TASK: Repeat the records exactly, with one exception: no images.

SUPPLIED MATERIAL:
================

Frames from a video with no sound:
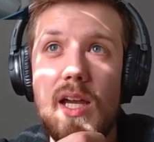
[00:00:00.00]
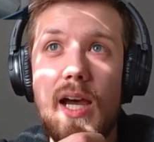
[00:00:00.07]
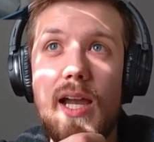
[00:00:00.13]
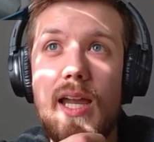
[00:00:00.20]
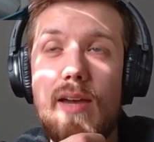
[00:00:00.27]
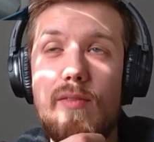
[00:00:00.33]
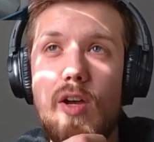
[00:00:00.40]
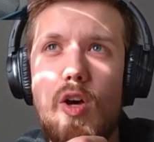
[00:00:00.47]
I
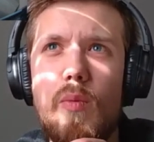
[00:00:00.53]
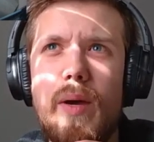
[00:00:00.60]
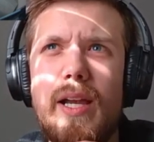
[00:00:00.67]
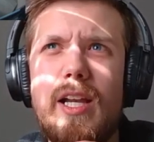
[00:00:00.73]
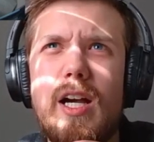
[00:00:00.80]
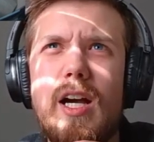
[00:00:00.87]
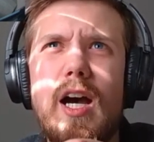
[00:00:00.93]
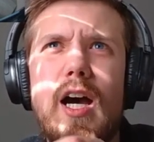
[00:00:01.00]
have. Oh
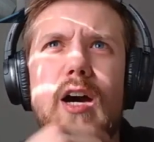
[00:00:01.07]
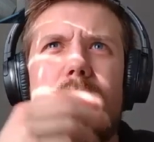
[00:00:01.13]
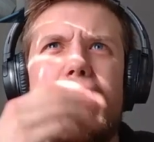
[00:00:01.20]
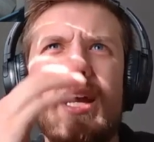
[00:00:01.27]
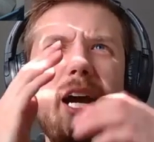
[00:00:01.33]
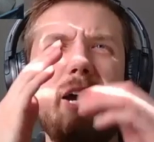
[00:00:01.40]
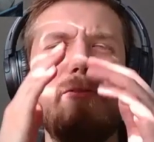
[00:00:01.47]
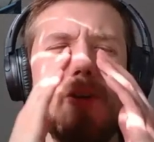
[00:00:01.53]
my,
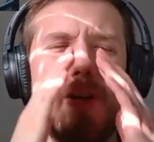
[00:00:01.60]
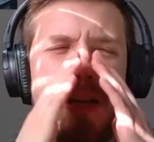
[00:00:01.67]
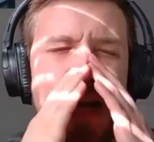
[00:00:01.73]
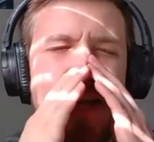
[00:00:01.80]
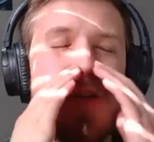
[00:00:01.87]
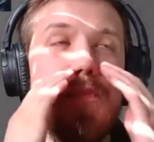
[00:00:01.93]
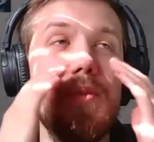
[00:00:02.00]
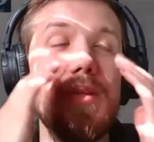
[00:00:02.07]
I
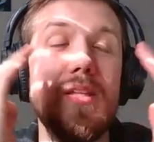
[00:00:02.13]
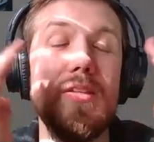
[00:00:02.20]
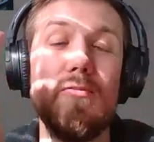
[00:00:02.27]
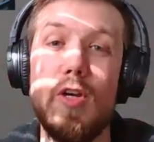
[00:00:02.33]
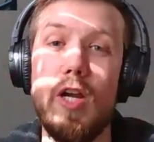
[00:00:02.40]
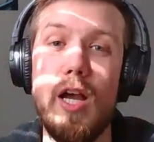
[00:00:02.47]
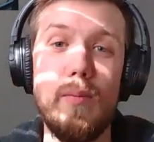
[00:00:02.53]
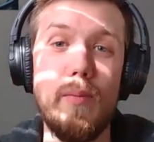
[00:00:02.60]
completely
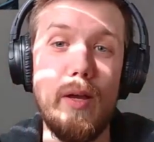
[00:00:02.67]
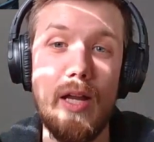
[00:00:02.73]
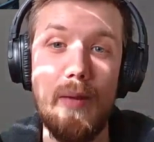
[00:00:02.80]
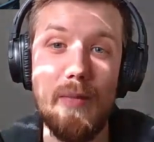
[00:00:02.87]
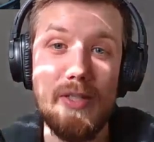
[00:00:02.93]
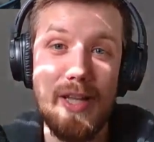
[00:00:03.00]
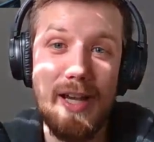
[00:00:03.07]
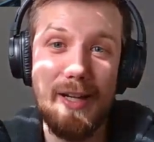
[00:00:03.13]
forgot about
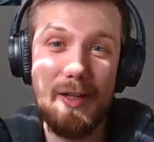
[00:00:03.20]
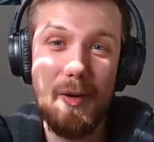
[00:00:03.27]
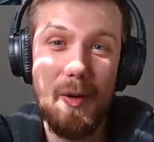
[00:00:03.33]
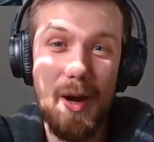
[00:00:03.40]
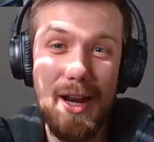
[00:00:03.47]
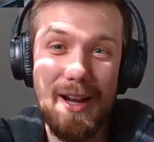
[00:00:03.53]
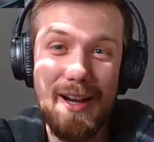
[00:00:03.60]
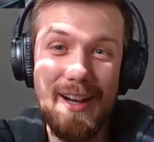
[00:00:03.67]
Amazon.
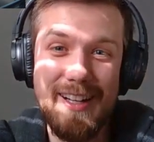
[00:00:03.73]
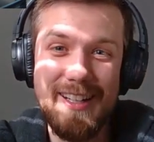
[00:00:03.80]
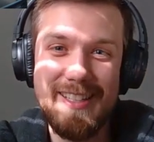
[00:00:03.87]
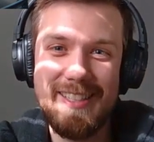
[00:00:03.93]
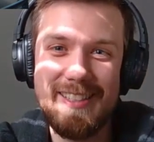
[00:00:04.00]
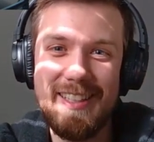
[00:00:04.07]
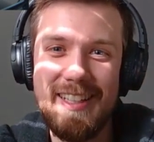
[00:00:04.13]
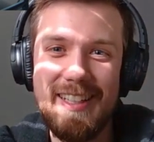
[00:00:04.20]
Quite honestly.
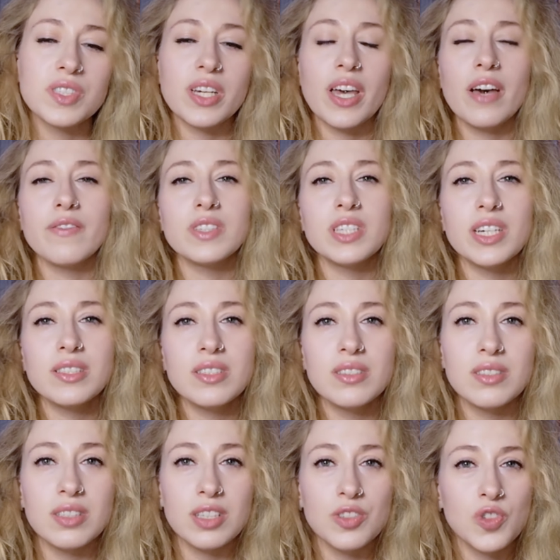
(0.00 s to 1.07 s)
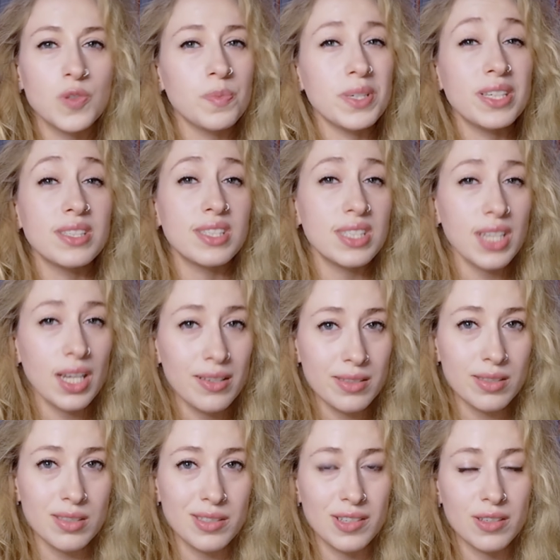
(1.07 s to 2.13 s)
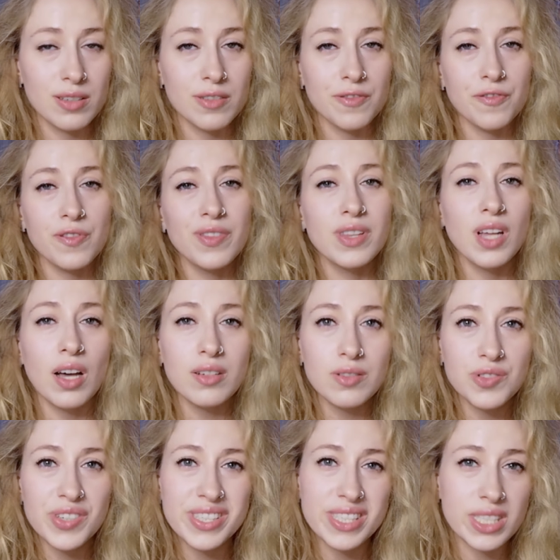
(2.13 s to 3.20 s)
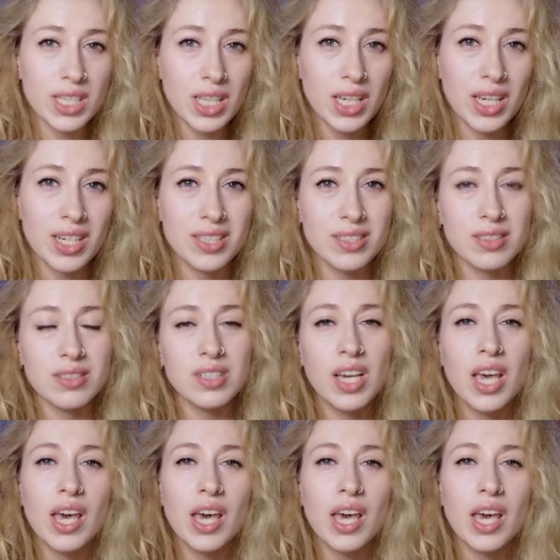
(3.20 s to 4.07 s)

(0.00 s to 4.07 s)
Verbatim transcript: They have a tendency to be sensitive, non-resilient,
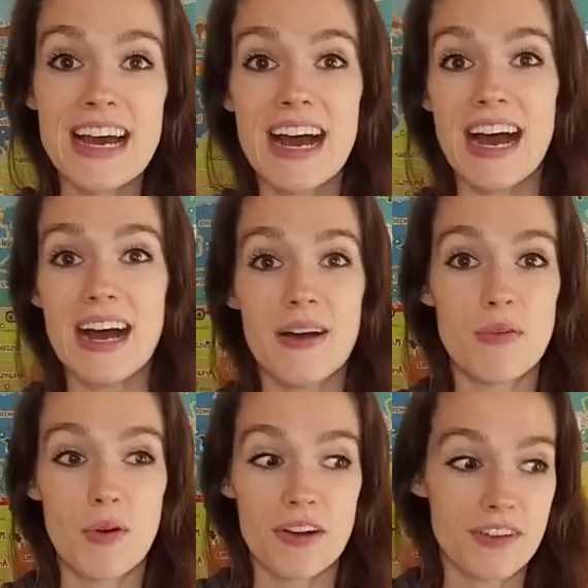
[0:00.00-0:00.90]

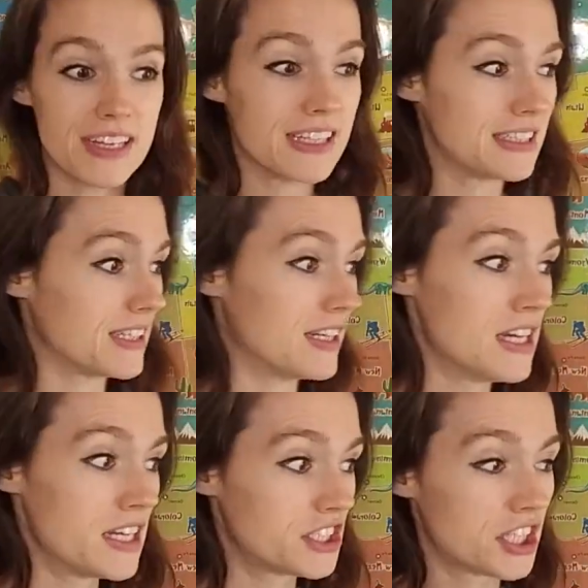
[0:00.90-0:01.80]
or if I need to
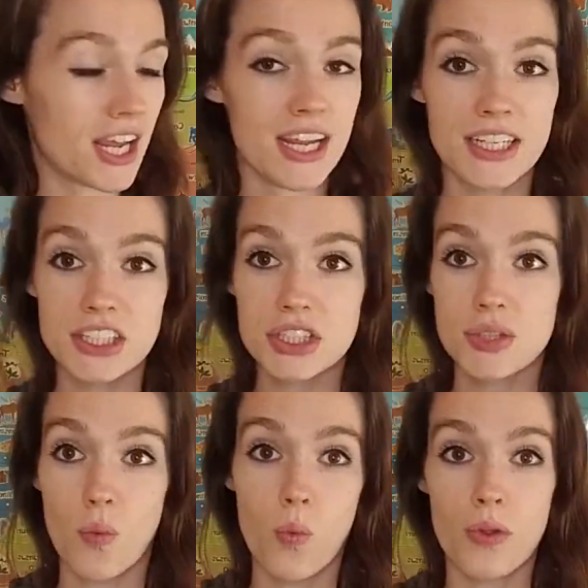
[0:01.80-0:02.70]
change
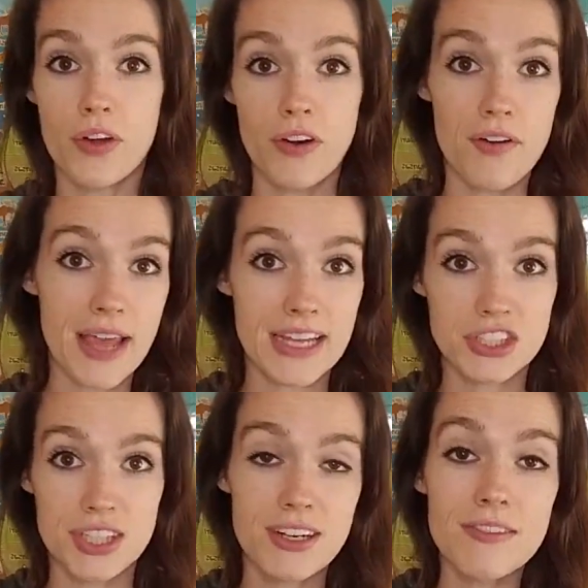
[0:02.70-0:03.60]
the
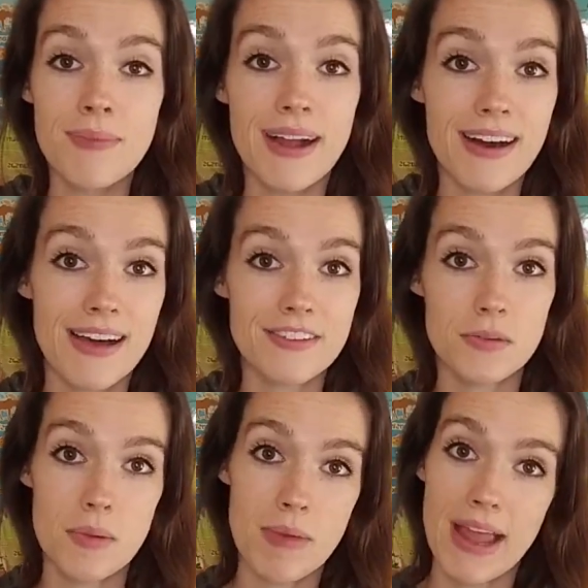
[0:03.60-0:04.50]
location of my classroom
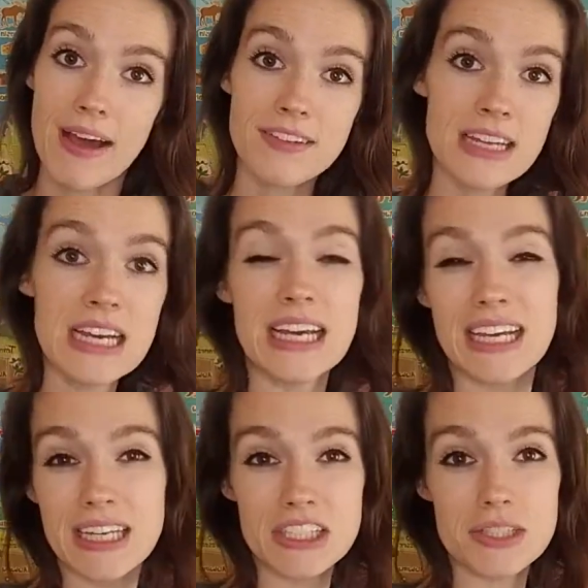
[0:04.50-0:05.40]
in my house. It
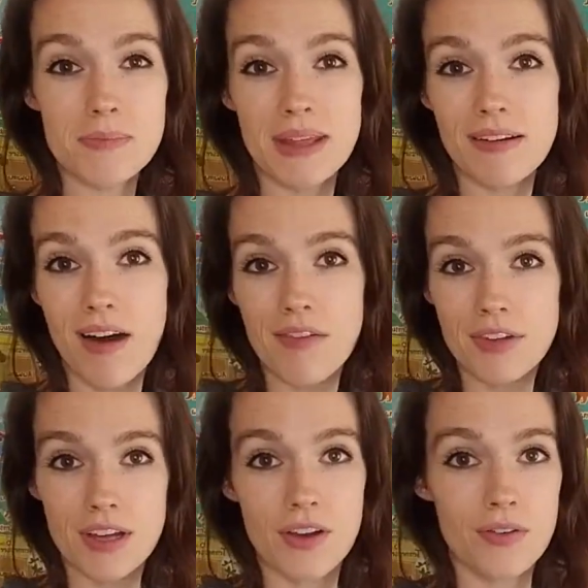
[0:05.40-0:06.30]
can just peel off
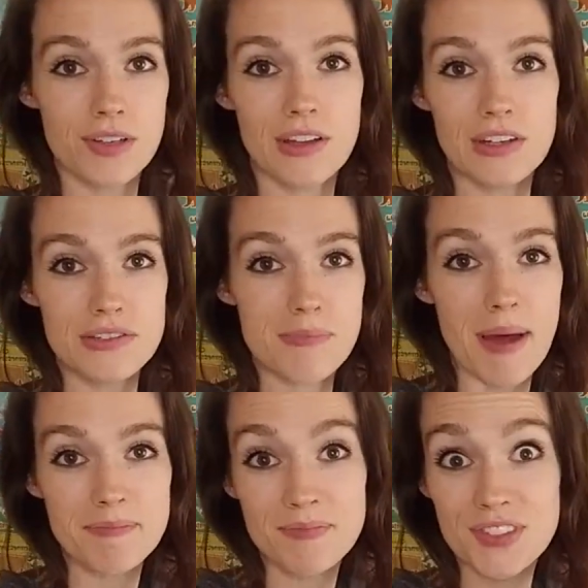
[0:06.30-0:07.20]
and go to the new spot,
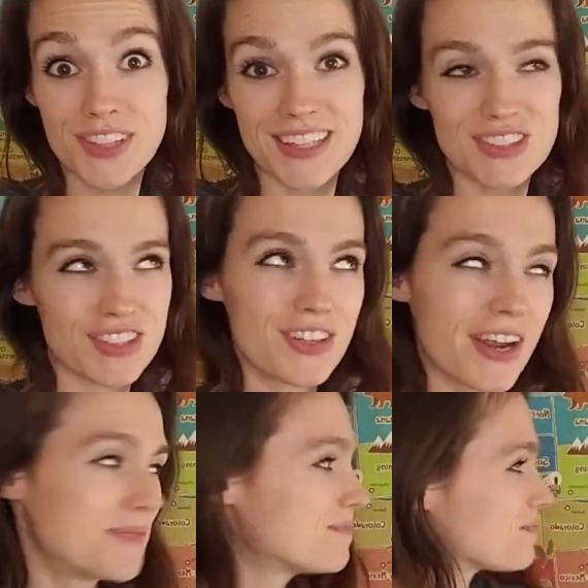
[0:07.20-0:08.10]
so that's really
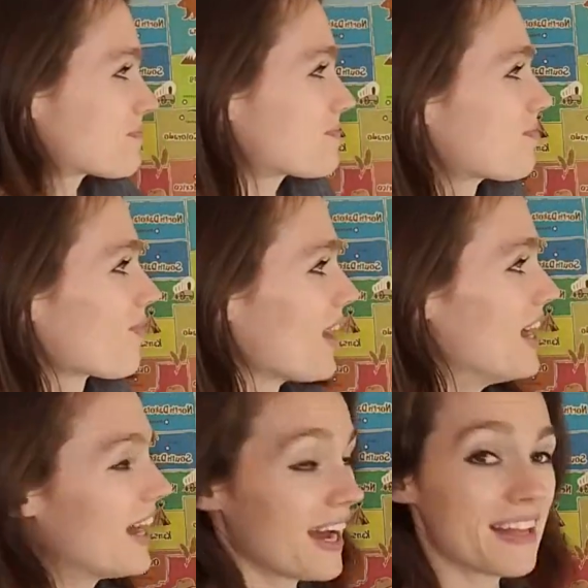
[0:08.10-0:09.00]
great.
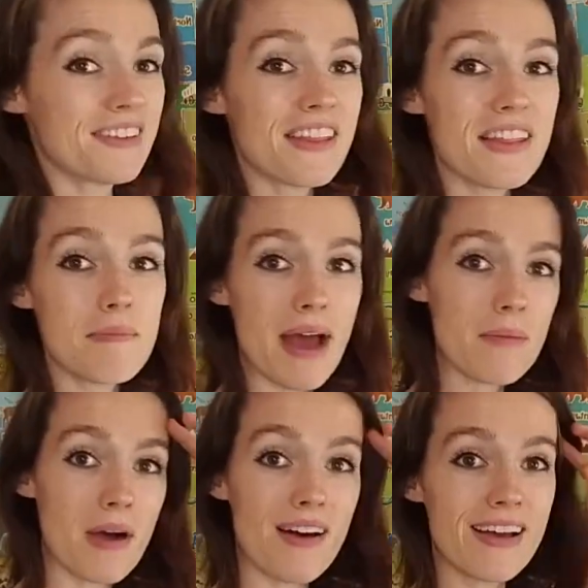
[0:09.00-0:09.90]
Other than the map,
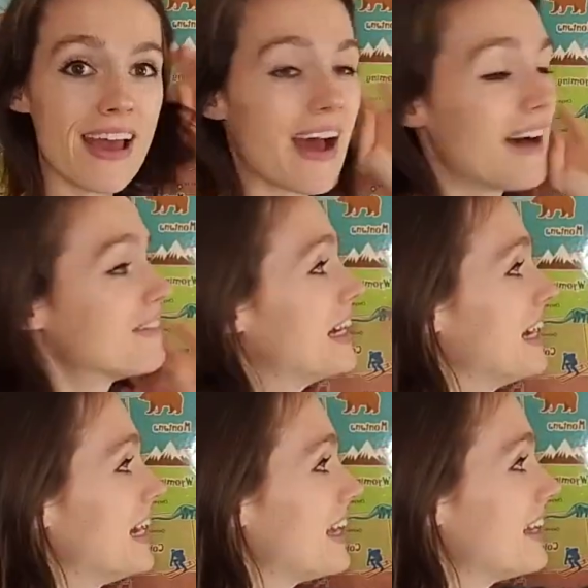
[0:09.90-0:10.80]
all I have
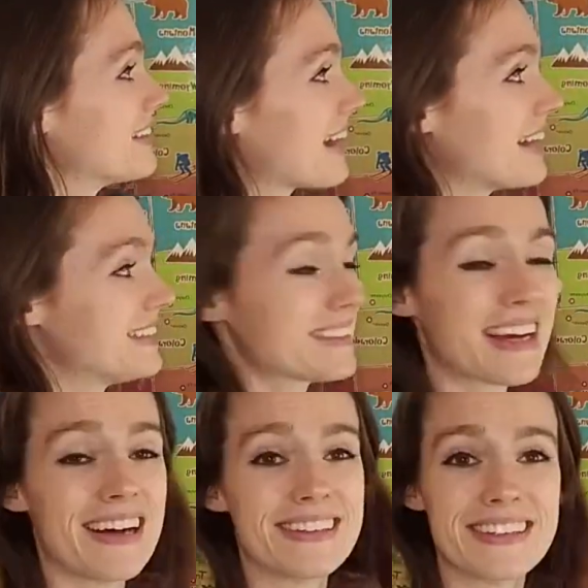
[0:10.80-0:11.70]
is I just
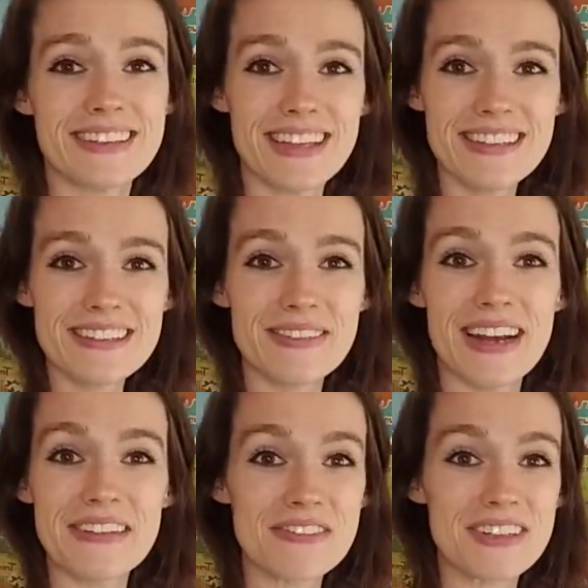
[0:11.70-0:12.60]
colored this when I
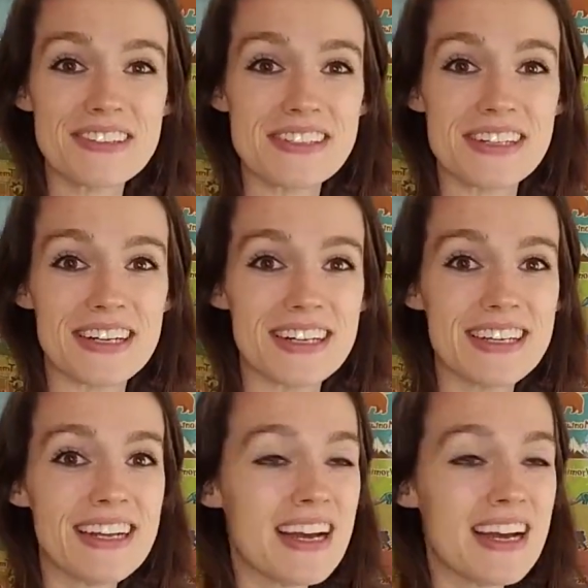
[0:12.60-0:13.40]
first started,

================

RESULT OF THE EXERCISE:
Frames from a video with no sound:
[00:00:00.00]
[00:00:00.07]
[00:00:00.13]
[00:00:00.20]
[00:00:00.27]
[00:00:00.33]
[00:00:00.40]
[00:00:00.47]
I
[00:00:00.53]
[00:00:00.60]
[00:00:00.67]
[00:00:00.73]
[00:00:00.80]
[00:00:00.87]
[00:00:00.93]
[00:00:01.00]
have. Oh
[00:00:01.07]
[00:00:01.13]
[00:00:01.20]
[00:00:01.27]
[00:00:01.33]
[00:00:01.40]
[00:00:01.47]
[00:00:01.53]
my,
[00:00:01.60]
[00:00:01.67]
[00:00:01.73]
[00:00:01.80]
[00:00:01.87]
[00:00:01.93]
[00:00:02.00]
[00:00:02.07]
I
[00:00:02.13]
[00:00:02.20]
[00:00:02.27]
[00:00:02.33]
[00:00:02.40]
[00:00:02.47]
[00:00:02.53]
[00:00:02.60]
completely
[00:00:02.67]
[00:00:02.73]
[00:00:02.80]
[00:00:02.87]
[00:00:02.93]
[00:00:03.00]
[00:00:03.07]
[00:00:03.13]
forgot about
[00:00:03.20]
[00:00:03.27]
[00:00:03.33]
[00:00:03.40]
[00:00:03.47]
[00:00:03.53]
[00:00:03.60]
[00:00:03.67]
Amazon.
[00:00:03.73]
[00:00:03.80]
[00:00:03.87]
[00:00:03.93]
[00:00:04.00]
[00:00:04.07]
[00:00:04.13]
[00:00:04.20]
Quite honestly.
(0.00 s to 1.07 s)
(1.07 s to 2.13 s)
(2.13 s to 3.20 s)
(3.20 s to 4.07 s)

(0.00 s to 4.07 s)
Verbatim transcript: They have a tendency to be sensitive, non-resilient,
[0:00.00-0:00.90]

[0:00.90-0:01.80]
or if I need to
[0:01.80-0:02.70]
change
[0:02.70-0:03.60]
the
[0:03.60-0:04.50]
location of my classroom
[0:04.50-0:05.40]
in my house. It
[0:05.40-0:06.30]
can just peel off
[0:06.30-0:07.20]
and go to the new spot,
[0:07.20-0:08.10]
so that's really
[0:08.10-0:09.00]
great.
[0:09.00-0:09.90]
Other than the map,
[0:09.90-0:10.80]
all I have
[0:10.80-0:11.70]
is I just
[0:11.70-0:12.60]
colored this when I
[0:12.60-0:13.40]
first started,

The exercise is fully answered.